>>>>
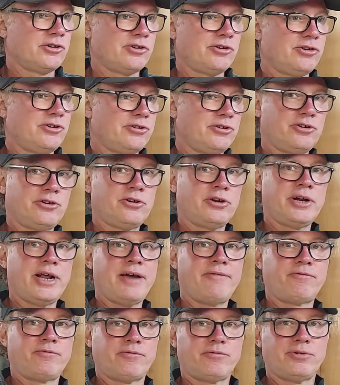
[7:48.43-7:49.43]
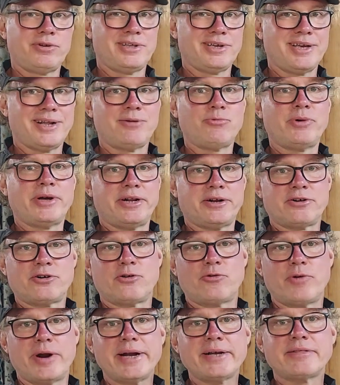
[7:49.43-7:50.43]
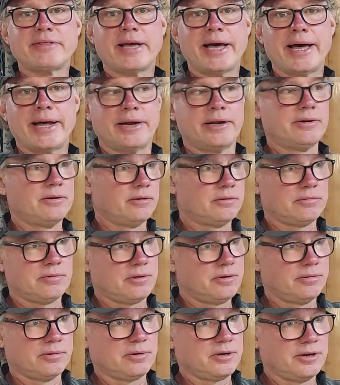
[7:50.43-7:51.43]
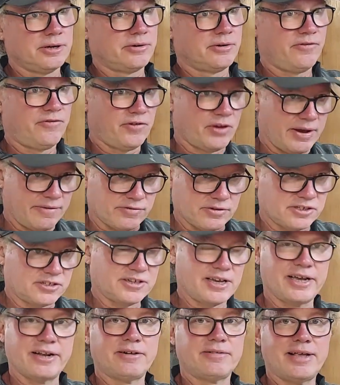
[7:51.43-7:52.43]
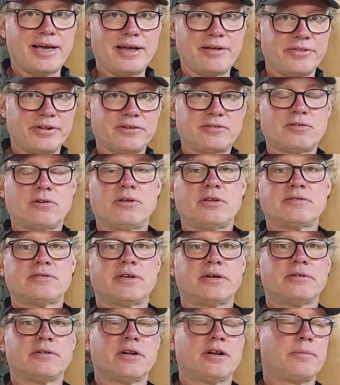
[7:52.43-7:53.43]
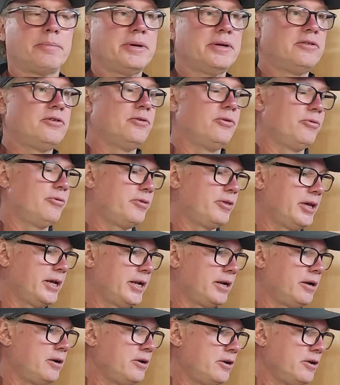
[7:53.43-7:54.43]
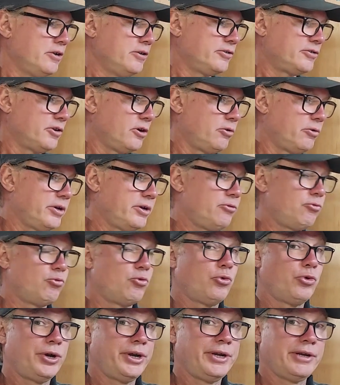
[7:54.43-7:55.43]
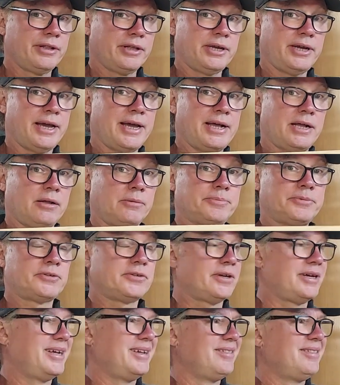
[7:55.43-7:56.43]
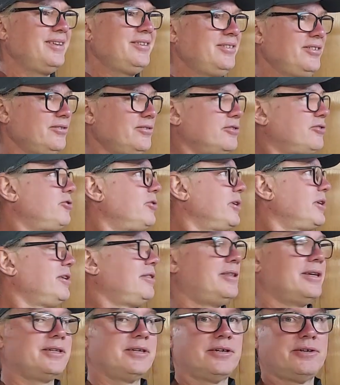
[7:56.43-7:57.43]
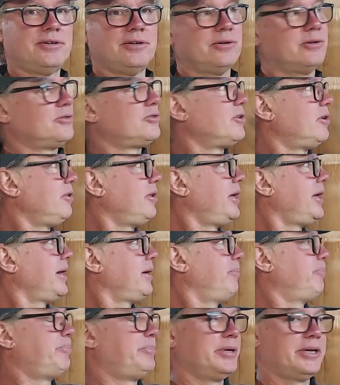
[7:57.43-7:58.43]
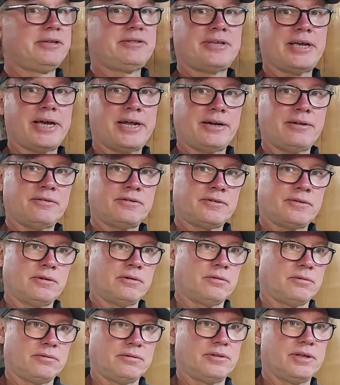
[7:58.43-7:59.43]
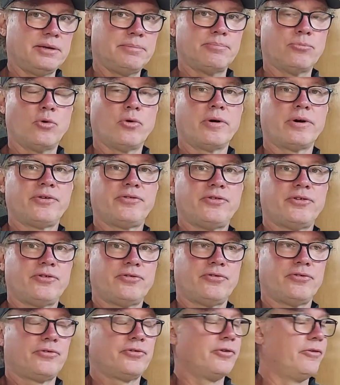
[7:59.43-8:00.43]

you don't have really any way to correct that. If you have to sand it down, then it's all of a sudden going to be too thin. So it really helps. And this is a tricky thing to do. It's a lot of big tenons and deep mortises and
<<<<
Goal of the exercise: Return every record above exactly as written, but drop the pictures.

Answer area:
[7:48.43-7:49.43]
[7:49.43-7:50.43]
[7:50.43-7:51.43]
[7:51.43-7:52.43]
[7:52.43-7:53.43]
[7:53.43-7:54.43]
[7:54.43-7:55.43]
[7:55.43-7:56.43]
[7:56.43-7:57.43]
[7:57.43-7:58.43]
[7:58.43-7:59.43]
[7:59.43-8:00.43]

you don't have really any way to correct that. If you have to sand it down, then it's all of a sudden going to be too thin. So it really helps. And this is a tricky thing to do. It's a lot of big tenons and deep mortises and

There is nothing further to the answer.